Hi,
Last night I had the devastating news I have had a missed miscarriage. I had some spotting in early pregnancy as I did with my first two (my first pregnancy was an early miscarriage around 5 weeks and my second pregnancy resulted in my lovely little boy who is almost 2).
With my successful pregnancy they gave me progesterone before they scanned me at 7 weeks which I then continued to 16weeks.
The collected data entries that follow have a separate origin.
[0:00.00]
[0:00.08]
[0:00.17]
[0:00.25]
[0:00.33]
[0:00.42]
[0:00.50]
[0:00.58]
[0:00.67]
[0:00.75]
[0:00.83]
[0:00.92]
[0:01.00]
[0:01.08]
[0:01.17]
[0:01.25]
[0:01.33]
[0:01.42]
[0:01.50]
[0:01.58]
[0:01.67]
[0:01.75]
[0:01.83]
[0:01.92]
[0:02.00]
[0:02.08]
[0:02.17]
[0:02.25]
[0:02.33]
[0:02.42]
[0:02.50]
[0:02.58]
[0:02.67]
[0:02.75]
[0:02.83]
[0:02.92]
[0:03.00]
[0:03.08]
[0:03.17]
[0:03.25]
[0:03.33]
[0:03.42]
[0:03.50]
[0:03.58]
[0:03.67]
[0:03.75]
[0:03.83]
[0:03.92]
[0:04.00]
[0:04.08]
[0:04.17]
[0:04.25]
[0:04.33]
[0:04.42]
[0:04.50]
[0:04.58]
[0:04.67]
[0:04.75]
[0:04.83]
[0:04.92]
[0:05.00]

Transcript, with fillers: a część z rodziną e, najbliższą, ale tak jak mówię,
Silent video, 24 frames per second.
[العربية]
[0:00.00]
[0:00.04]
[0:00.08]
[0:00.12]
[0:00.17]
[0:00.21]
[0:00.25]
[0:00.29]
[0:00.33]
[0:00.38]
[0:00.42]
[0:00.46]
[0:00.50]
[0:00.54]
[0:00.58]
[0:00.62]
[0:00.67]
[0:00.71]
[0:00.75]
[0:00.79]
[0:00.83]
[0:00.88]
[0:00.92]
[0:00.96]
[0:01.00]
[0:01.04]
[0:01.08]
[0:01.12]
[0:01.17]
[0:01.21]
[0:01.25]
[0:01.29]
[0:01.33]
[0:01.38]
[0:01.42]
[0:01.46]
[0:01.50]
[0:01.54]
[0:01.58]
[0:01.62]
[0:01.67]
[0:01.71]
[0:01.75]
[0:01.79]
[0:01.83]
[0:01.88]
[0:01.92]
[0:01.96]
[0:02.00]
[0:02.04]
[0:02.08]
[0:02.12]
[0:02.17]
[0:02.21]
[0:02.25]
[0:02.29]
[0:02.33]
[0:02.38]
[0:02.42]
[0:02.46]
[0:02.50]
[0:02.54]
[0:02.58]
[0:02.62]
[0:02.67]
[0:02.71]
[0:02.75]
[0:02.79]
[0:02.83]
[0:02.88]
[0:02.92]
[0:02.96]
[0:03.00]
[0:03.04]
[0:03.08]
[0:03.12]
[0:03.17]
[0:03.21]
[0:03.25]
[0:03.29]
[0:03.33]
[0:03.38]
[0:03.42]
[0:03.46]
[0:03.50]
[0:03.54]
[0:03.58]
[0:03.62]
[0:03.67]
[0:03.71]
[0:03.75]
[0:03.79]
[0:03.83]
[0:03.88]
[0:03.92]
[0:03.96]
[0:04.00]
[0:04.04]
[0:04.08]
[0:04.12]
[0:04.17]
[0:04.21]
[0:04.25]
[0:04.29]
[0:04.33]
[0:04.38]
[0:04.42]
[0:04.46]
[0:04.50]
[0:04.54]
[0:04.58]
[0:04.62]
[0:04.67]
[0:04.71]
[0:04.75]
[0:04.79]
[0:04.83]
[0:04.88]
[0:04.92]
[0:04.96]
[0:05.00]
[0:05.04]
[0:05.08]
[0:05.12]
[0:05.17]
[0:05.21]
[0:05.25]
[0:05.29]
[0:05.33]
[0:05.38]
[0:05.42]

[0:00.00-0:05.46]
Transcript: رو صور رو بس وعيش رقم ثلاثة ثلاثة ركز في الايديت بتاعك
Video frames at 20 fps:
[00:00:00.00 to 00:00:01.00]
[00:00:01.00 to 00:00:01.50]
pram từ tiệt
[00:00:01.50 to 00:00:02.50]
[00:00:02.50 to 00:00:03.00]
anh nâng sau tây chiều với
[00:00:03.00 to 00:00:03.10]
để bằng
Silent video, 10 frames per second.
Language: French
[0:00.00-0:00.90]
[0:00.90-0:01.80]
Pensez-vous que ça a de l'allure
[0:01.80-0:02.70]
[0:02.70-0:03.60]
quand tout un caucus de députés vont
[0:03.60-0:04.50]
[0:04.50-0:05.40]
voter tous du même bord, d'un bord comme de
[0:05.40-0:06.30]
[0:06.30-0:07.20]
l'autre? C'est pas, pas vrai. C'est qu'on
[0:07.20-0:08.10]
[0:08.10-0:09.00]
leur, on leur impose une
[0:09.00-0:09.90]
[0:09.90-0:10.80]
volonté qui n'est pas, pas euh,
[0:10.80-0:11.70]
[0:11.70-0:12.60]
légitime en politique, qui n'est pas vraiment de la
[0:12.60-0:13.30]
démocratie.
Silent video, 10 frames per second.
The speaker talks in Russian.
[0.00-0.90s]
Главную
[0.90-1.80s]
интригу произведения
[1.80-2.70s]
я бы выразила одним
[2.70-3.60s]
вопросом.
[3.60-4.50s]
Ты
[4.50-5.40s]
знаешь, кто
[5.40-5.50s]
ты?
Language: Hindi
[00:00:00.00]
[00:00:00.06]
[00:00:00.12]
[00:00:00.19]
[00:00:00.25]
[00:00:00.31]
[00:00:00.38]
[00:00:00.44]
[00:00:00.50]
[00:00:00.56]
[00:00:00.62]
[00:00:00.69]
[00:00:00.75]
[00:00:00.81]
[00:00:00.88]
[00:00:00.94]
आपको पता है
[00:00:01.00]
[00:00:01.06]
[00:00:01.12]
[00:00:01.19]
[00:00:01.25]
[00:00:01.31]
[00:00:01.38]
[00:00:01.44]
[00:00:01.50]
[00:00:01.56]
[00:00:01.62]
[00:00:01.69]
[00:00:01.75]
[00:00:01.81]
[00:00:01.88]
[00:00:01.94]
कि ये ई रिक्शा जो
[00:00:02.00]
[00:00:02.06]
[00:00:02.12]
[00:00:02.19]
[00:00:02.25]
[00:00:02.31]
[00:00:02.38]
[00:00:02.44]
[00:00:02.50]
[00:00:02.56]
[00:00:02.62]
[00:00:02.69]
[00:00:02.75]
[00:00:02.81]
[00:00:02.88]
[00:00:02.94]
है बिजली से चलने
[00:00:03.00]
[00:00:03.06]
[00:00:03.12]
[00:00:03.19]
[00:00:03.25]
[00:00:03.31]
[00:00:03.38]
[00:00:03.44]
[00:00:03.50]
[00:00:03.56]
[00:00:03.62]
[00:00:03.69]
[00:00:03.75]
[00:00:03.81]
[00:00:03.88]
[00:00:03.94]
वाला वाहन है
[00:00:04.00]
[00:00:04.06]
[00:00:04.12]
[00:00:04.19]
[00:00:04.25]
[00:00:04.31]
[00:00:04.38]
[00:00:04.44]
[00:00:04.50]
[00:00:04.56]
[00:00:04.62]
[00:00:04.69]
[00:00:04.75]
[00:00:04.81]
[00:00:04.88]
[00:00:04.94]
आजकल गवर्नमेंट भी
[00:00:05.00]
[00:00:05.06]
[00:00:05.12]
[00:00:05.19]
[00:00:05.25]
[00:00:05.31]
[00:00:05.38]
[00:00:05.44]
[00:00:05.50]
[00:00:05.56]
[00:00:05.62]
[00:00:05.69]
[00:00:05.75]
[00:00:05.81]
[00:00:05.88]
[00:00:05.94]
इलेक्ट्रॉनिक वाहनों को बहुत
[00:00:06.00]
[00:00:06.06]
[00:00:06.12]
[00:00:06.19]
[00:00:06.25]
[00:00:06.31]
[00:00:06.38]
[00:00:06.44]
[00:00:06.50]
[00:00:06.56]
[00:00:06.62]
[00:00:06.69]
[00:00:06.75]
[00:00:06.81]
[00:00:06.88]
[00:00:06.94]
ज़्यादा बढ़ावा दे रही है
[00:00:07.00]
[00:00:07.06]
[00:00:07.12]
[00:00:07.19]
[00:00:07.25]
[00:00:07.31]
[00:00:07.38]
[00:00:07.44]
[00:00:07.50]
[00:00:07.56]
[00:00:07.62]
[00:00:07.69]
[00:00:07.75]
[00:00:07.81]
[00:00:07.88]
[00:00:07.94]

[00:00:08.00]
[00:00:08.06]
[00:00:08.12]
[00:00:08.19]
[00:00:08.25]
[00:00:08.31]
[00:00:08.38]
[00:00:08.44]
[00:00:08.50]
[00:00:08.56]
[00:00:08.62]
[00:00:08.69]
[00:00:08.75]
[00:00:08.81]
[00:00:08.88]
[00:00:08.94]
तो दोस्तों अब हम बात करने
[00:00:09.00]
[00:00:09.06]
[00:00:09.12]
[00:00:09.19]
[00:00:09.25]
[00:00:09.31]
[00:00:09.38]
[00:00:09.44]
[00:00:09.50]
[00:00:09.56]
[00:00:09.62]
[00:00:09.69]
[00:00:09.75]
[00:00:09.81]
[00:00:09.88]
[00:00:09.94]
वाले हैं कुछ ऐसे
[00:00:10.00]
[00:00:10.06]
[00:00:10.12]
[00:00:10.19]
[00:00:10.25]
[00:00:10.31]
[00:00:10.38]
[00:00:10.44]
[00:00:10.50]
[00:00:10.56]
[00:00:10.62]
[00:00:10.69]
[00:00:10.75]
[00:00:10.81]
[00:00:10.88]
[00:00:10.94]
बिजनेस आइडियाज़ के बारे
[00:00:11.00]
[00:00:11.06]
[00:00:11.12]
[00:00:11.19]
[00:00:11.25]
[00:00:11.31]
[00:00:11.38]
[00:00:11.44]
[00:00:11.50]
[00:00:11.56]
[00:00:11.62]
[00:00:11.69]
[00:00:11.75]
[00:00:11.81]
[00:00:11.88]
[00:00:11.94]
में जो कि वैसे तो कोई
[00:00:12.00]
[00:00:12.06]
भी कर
This time they wouldn't give me progesterone until they saw it was viable, hence the early scans I've had.
It looks like this baby stopped growing at 6weeks and didn't develop a yolk sac.
I chose medical management and have taken the misoprostol internally.
The last time I miscarried I had one period in between and then got pregnant with my boy.
The Dr last night said I should wait 'a few months' to heal mentally and physically before trying but I really don't want to. Does anyone know if there is any medical reason I can't try sooner? Maybe would leftover misoprostol hurt the baby or make it more likely to misscarry again? Is there a huge internal injury for a 6 week miscarriage? Mentally I know I'll be ok, I know I'm so lucky to have my boy but I'll feel so much better if I have a clearer answer of when we can try again..
I just want another baby so badly I don't want to wait months and the age gap to grow even bigger from my boy. I'm happy to wait for one natural period between like last time
Sorry for the huge thread i just needed to get it all out!